Working with a budget is one thing. However, creating a budget is another. Maintenance and operations account for a large part of a property’s budget. If you are given an opportunity to be a part of a budget meeting, it is important to prepare correctly.
The anxiety dream of staring at a test in high school and not knowing the answers follows most people to adulthood. But, walking into a budget meeting unprepared is a very similar feeling. Especially if you are the only representative from operations and maintenance, the rest of the departments are depending on your knowledge. Therefore being the leader of the people who know the building the best, you are in a unique position. Executive management will be looking to you to give updates on the state of equipment, their life cycles and estimates for tenant build-out costs.

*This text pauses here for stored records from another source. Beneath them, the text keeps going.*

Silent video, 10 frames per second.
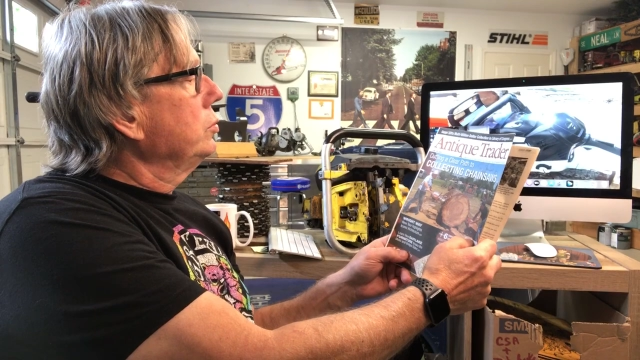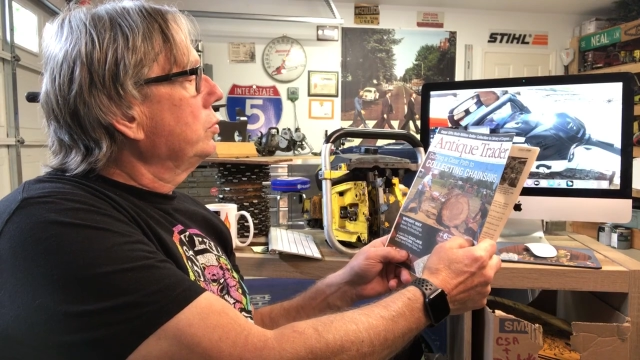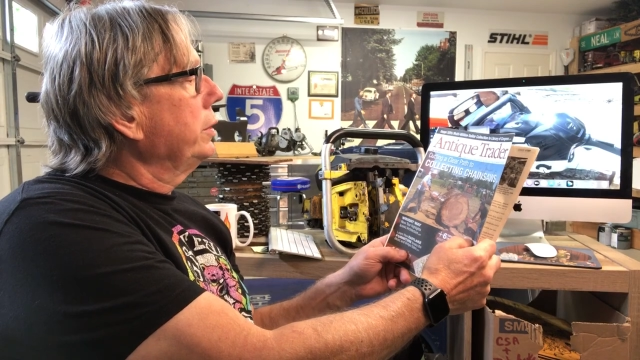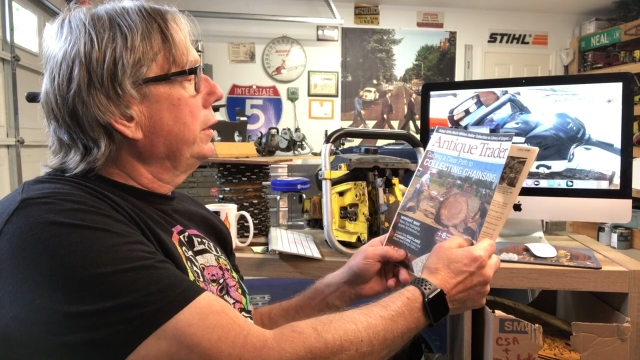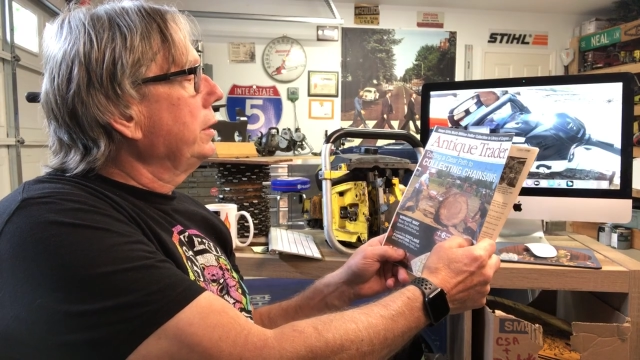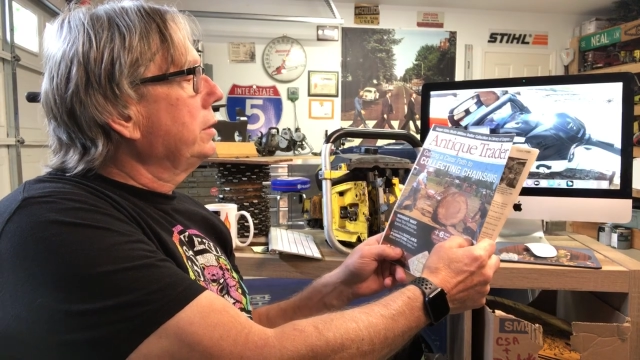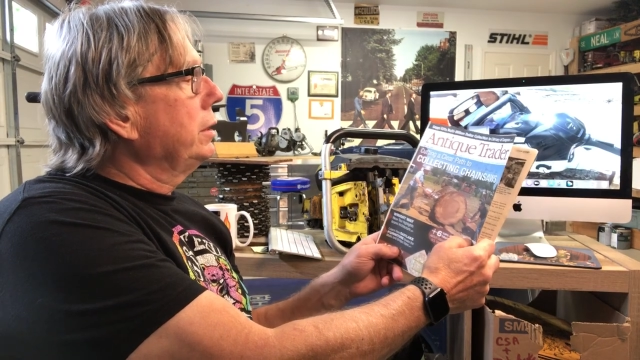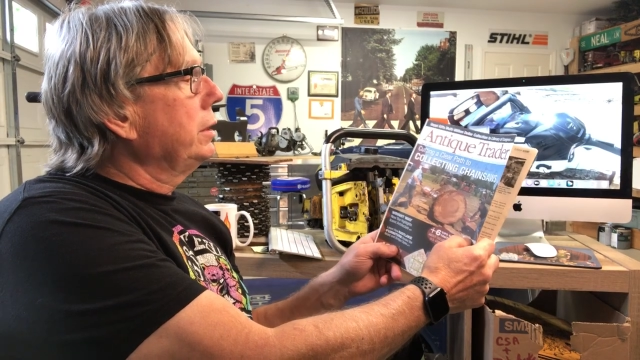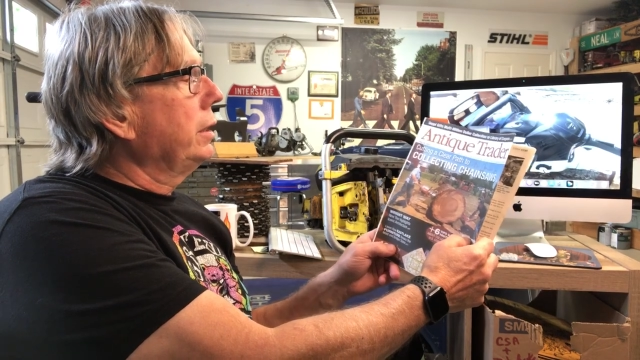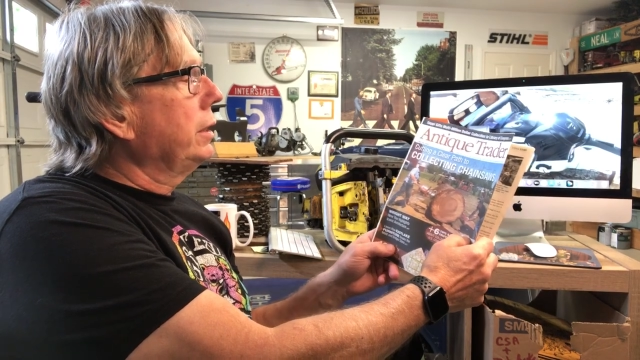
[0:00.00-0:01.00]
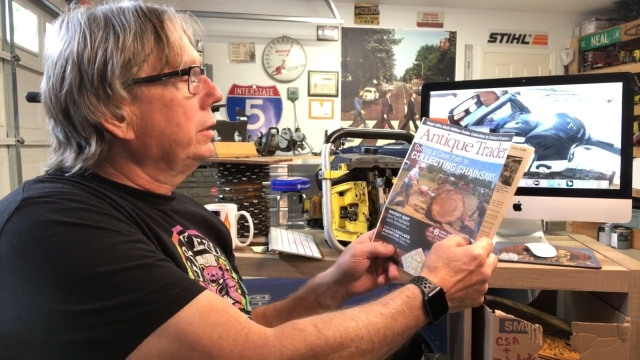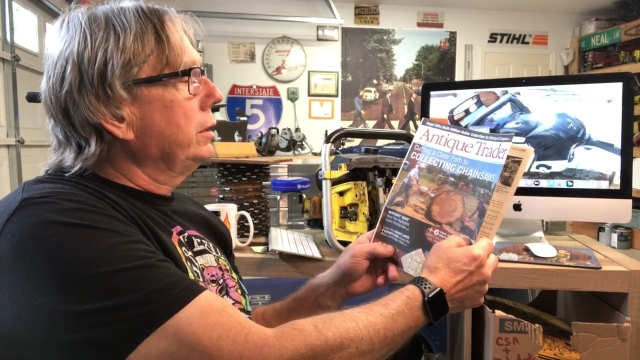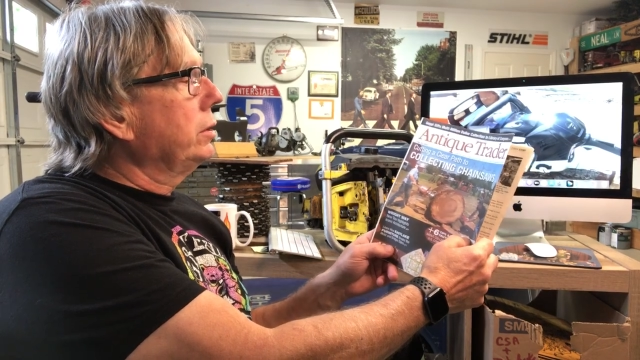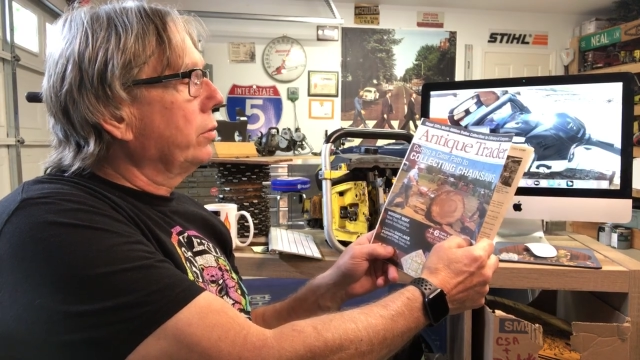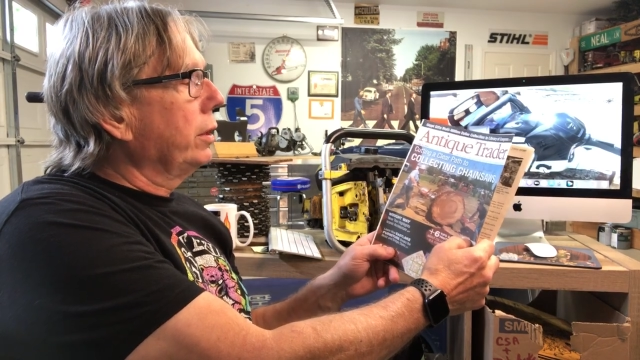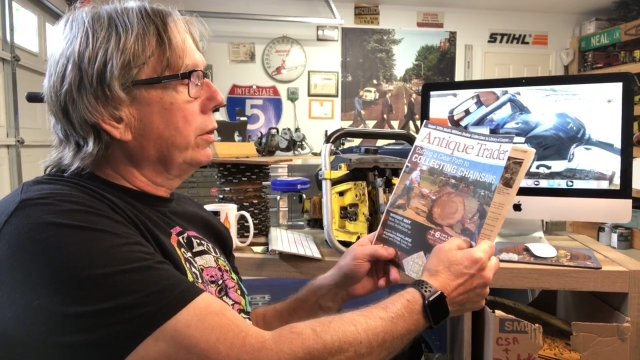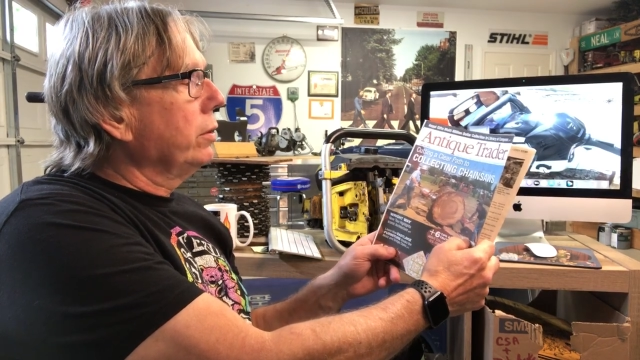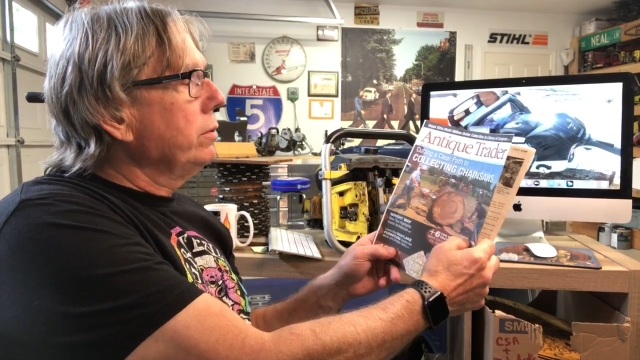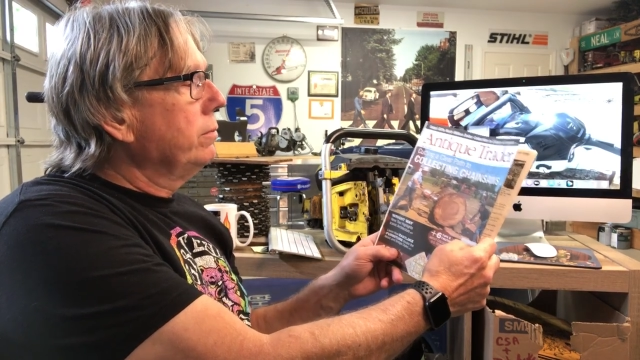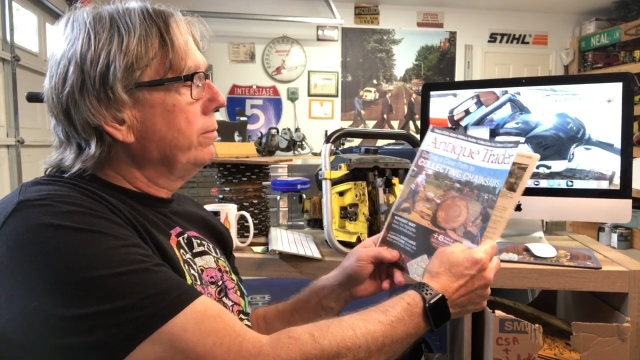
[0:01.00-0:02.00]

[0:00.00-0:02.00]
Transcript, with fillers: 2018 Antique Trader,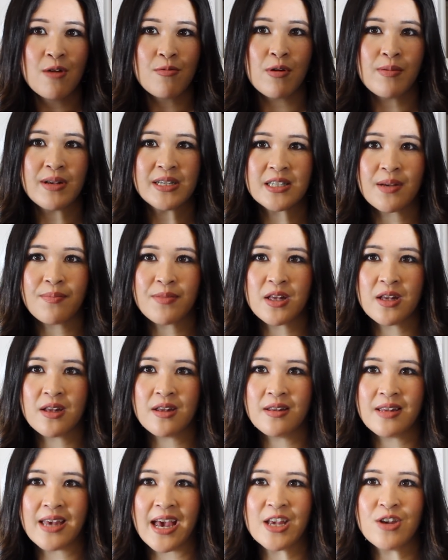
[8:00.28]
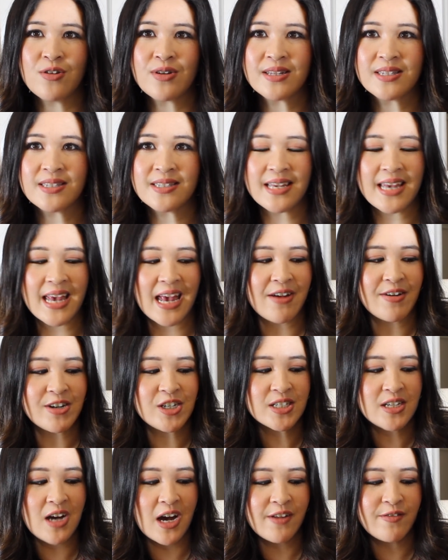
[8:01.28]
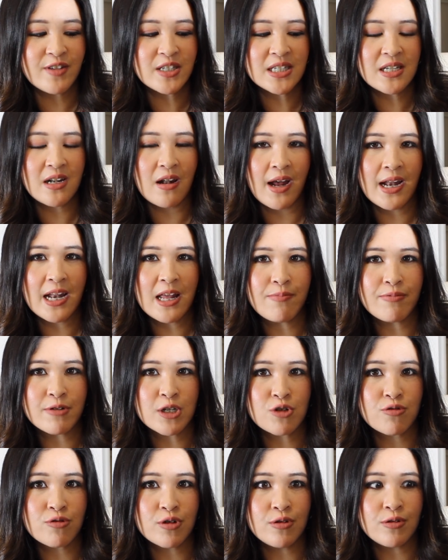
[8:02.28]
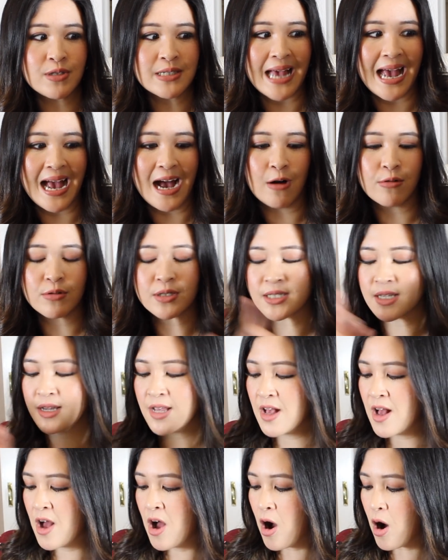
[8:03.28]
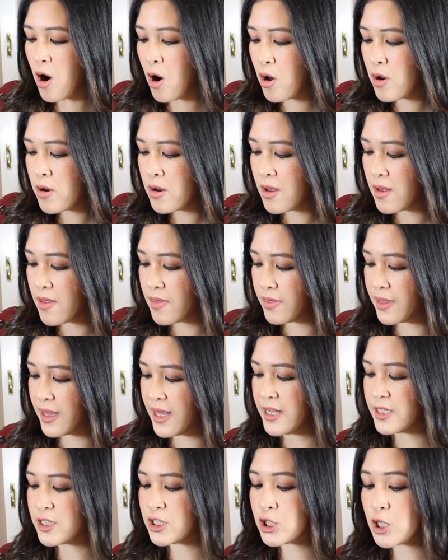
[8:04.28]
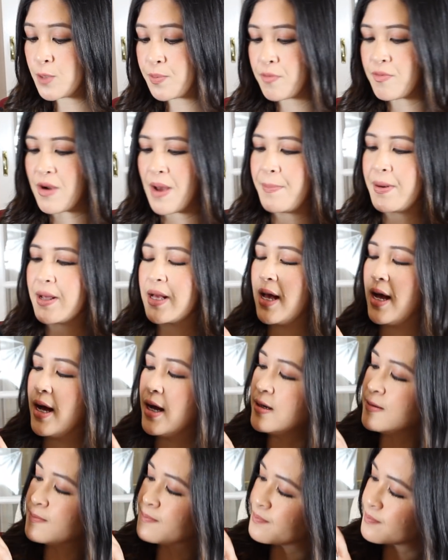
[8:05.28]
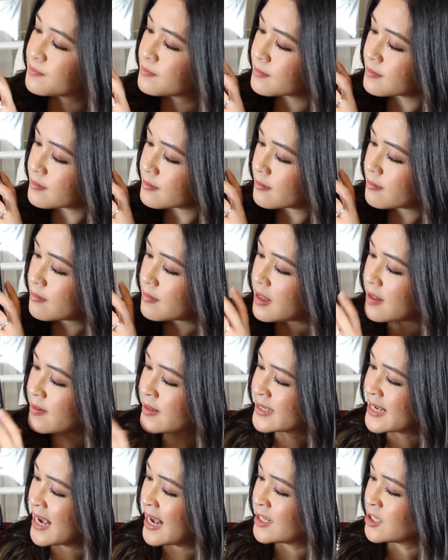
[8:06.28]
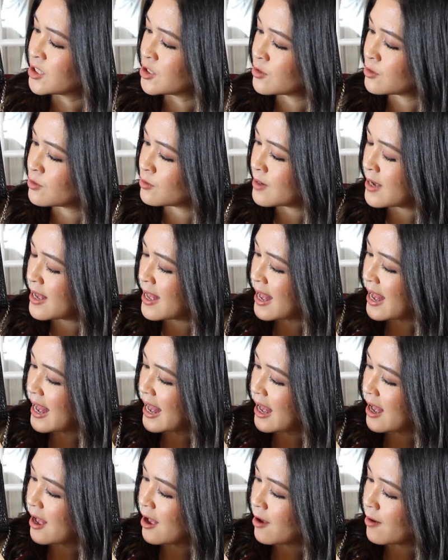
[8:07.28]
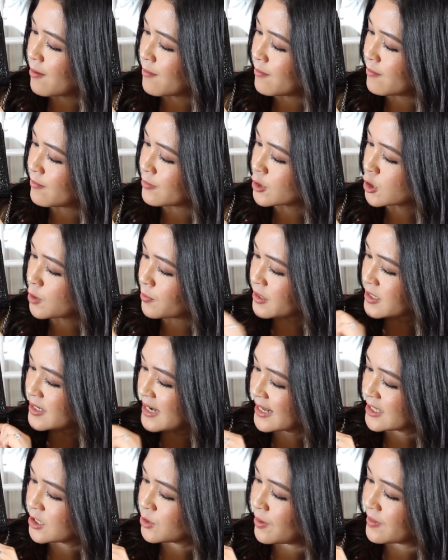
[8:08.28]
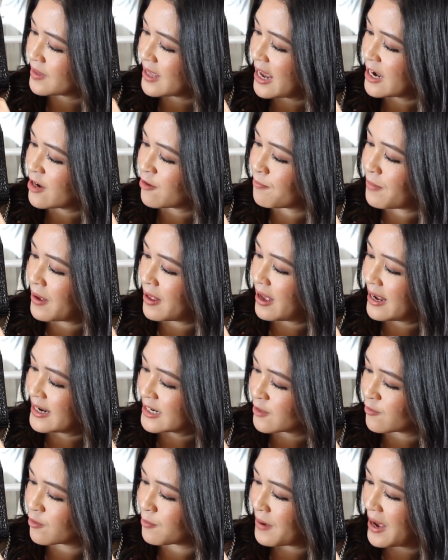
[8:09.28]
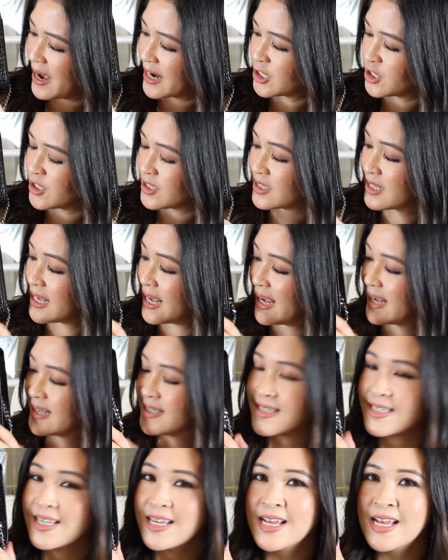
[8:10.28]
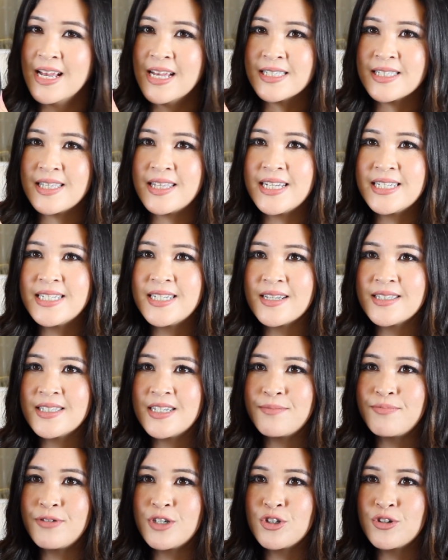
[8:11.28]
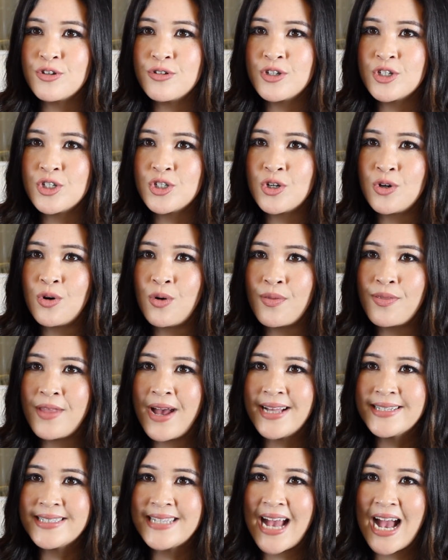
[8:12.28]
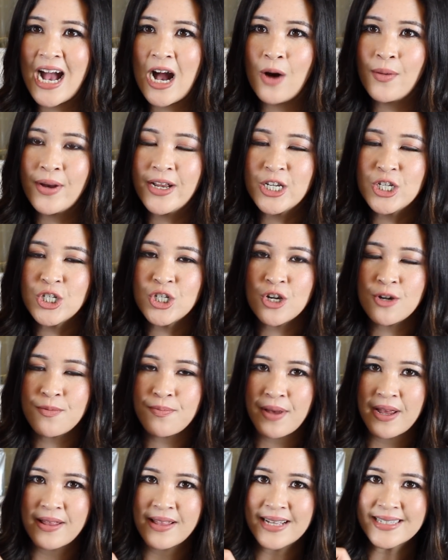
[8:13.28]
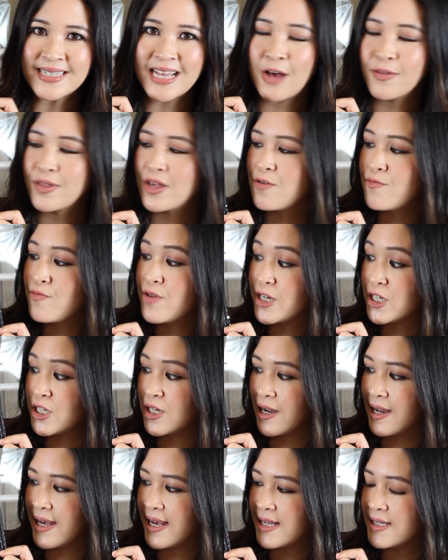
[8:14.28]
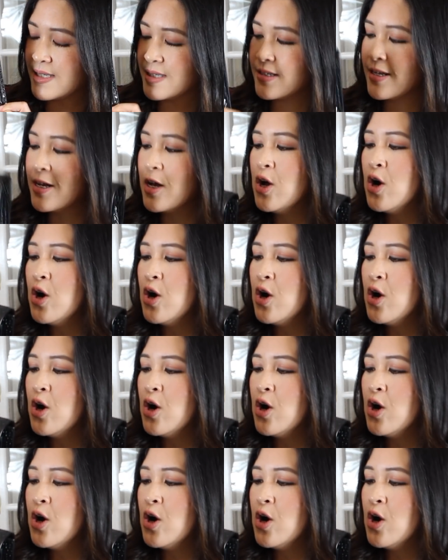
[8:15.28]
probably something, yeah, you can see here, it just kind of slightly protrudes out. On the Super Replica, the tassel, the top of the tassel and the end of the bag just kiss, so that it doesn't protrude at all, and that's how it should be, that's how the original is.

This is also an opportunity to impress. IF you are new to the position or have been doing it for years, showing your knowledge at a budget meeting will show that you are skilled and condiment in your job. Forming a budget is all about teamwork and everyone has a job. Everyone serves as a representative and an advocate for their department. Knowing your numbers and studying the vocabulary are the first steps to representing well.
No matter how good the predictions are, how well you know the systems and how thorough your equipment evaluations are, expect the unexpected. Throughout the years, parts will break, natural disasters may hit, and tenant needs will be different. When formulating your budget to bring to the table and when considering the budget being discussed, leave room for the unexpected. Showing your upper management that you considered this will show them that you are thinking ahead and considering the company’s wellbeing on the whole.
Budgets concern everyone. Every department has a different viewpoint and goal for the meeting. A successful budget meeting involves managing expectations. Having well-calculated, properly formed estimates is important. But being prepare for someone to give opposing numbers is equally is important. Be prepared to explain or advocate for certain choices. Compromises may be necessary but going into the meeting knowing that makes the end result easier to work through.
Most of your day is spent thinking about operations. Keeping systems running and maintenance on track is the goal of most building engineer’s work week. When you walk into a budget meeting, the intentions change. This is a meeting about long term decisions, visions and choice. Your brain must switch to a strategic point of view. But the concerns should be about what the maintenance and operations needs will be over the next year, five years or even ten years. Above all, if your building is working to be more sustainable, think of the long-term implications so that you can provide the proper strategy and estimates.